Le club marocain AS FAR a officiellement porté plainte auprès de la Confédération africaine de football, accusant les autorités algériennes et l’équipe de la JS Kabylie d’avoir empêché l’accès aux journalistes marocains et à leur équipe média lors d’un déplacement en Algérie. Cette action s’inscrit dans un contexte marqué par des tensions politiques et sportives croissantes, détournant le débat des terrains sportifs vers les couloirs disciplinaires de l’organisation continentale du football.
Réponse des autorités algériennes
Du côté algérien, les autorités rétorquent que l’interdiction était basée sur des raisons administratives et de sécurité, sans distinction d’origine. Elles assurent que les règles d’accès et d’accréditation ont été appliquées de manière uniforme, sans cibler spécifiquement l’AS FAR ou ses affiliés.
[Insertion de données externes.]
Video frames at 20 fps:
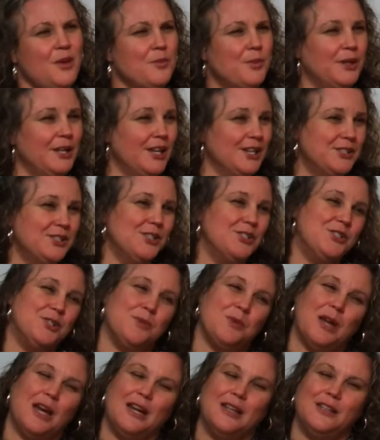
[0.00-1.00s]
but also
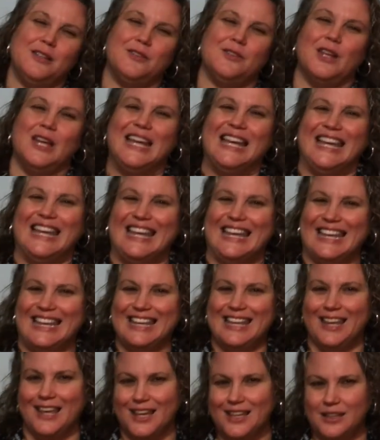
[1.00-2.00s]
some kind of
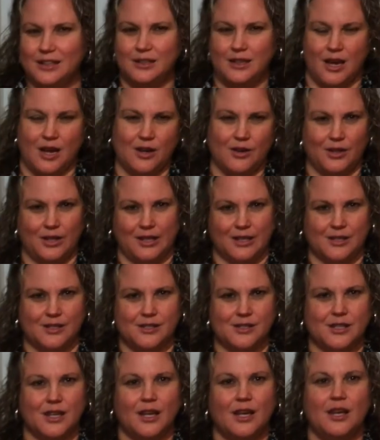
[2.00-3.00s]
hidden
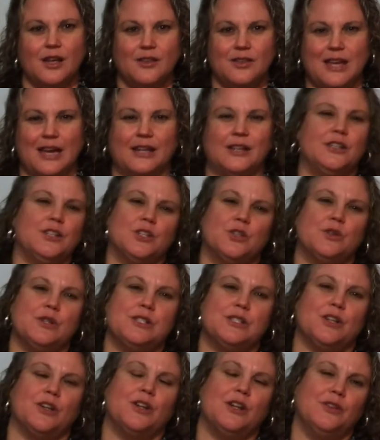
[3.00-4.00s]
areas that can
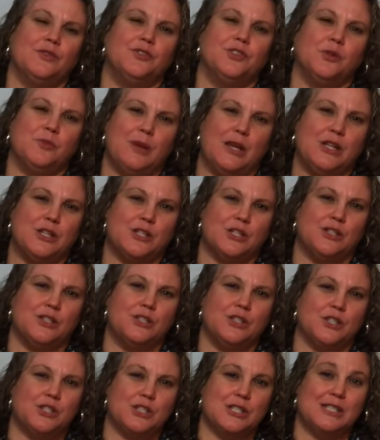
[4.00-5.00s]
increase our inflammation,
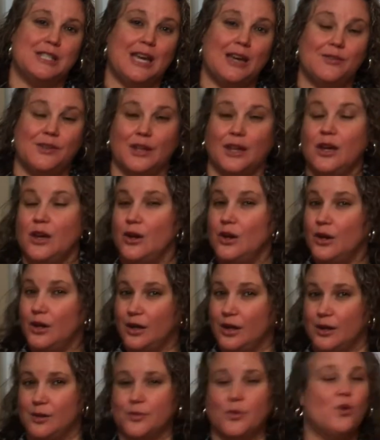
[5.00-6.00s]
such as having
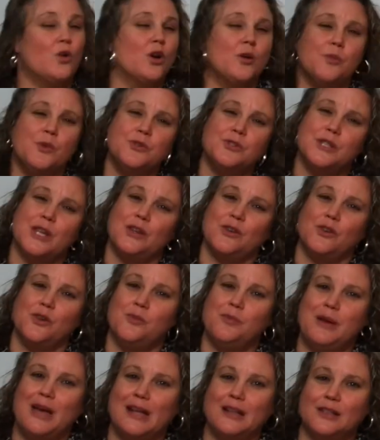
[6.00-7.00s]
hormones that are
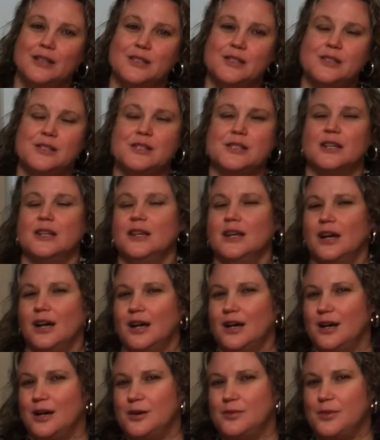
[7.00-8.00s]
imbalanced,
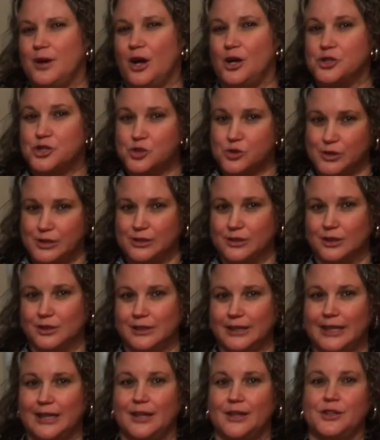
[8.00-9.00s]
adrenal
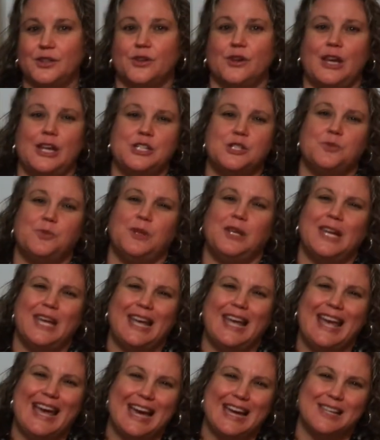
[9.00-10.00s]
gland or
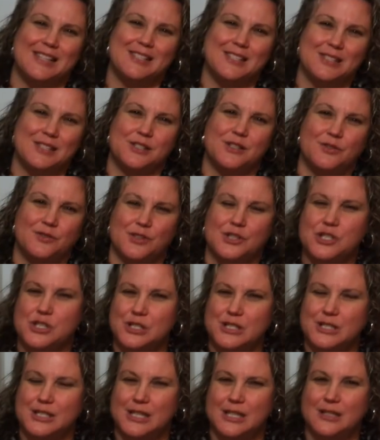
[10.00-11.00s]
HPA axis
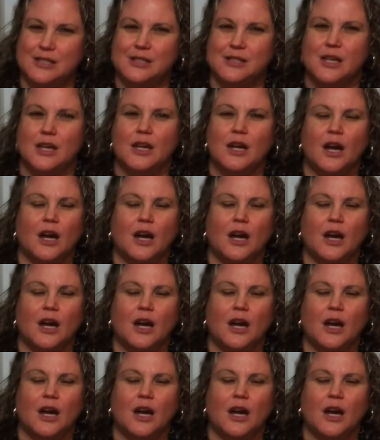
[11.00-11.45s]
deficiencies.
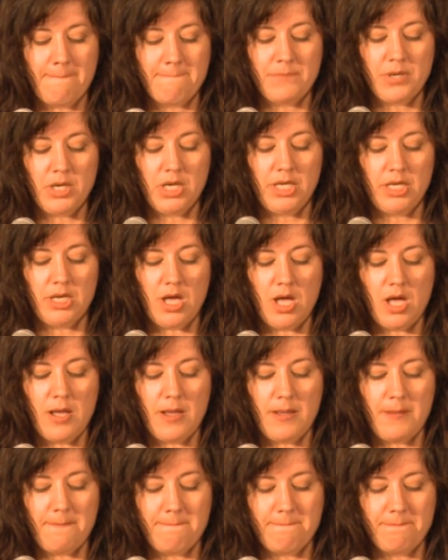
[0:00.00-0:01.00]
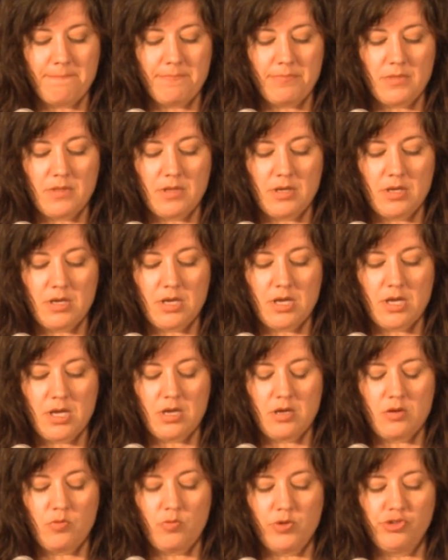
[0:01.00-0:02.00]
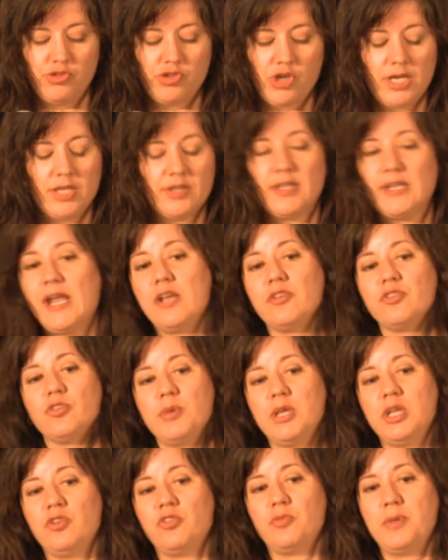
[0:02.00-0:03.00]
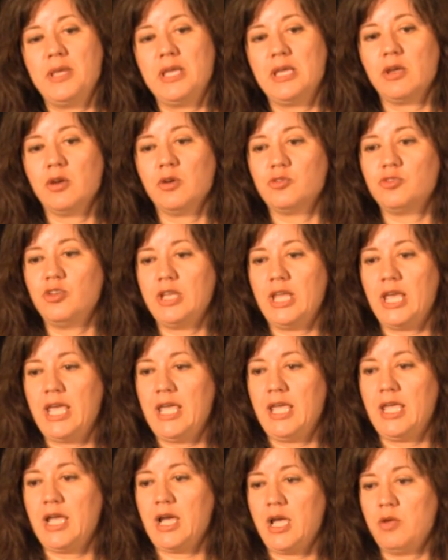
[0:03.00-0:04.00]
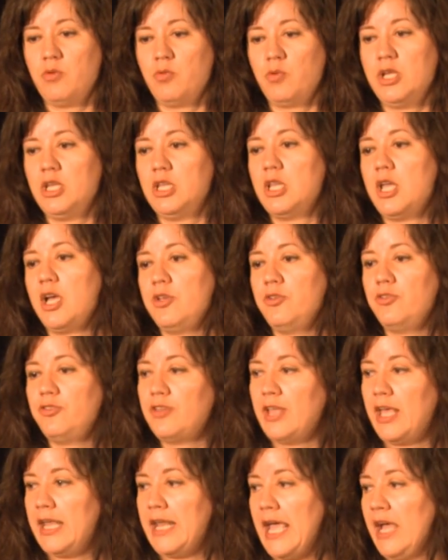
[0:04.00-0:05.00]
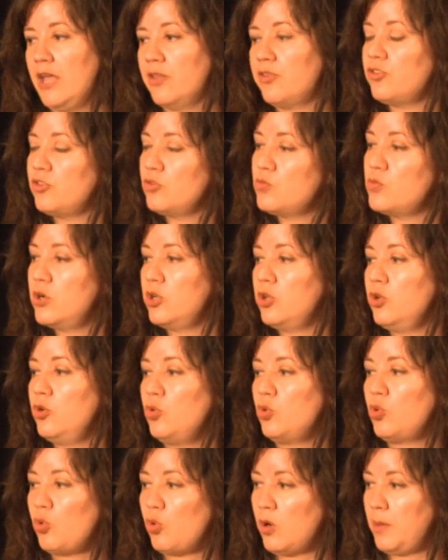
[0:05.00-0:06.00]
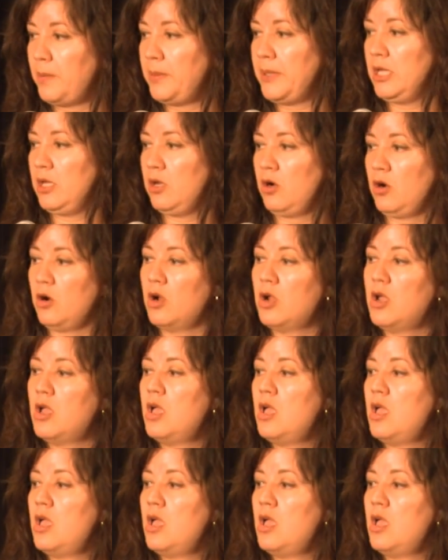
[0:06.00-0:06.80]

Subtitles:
But when Jonathan asked me to speak here today, I realized that as someone who grew up here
À Alger, la plainte est perçue comme une tentative de transformer un problème logistique en une question politique.
Conséquences pour le football nord-africain
Cette affaire met en lumière la fragilité des relations sportives en Afrique du Nord, où chaque incident peut facilement dégénérer en confrontation institutionnelle. La CAF, désormais saisie de cette plainte, doit arbitrer entre ces deux visions opposées. Ce cas soulève des questions plus larges sur la capacité du football africain à rester neutre face à des tensions extérieures et sur les impacts possibles de la judiciarisation croissante des différends sportifs.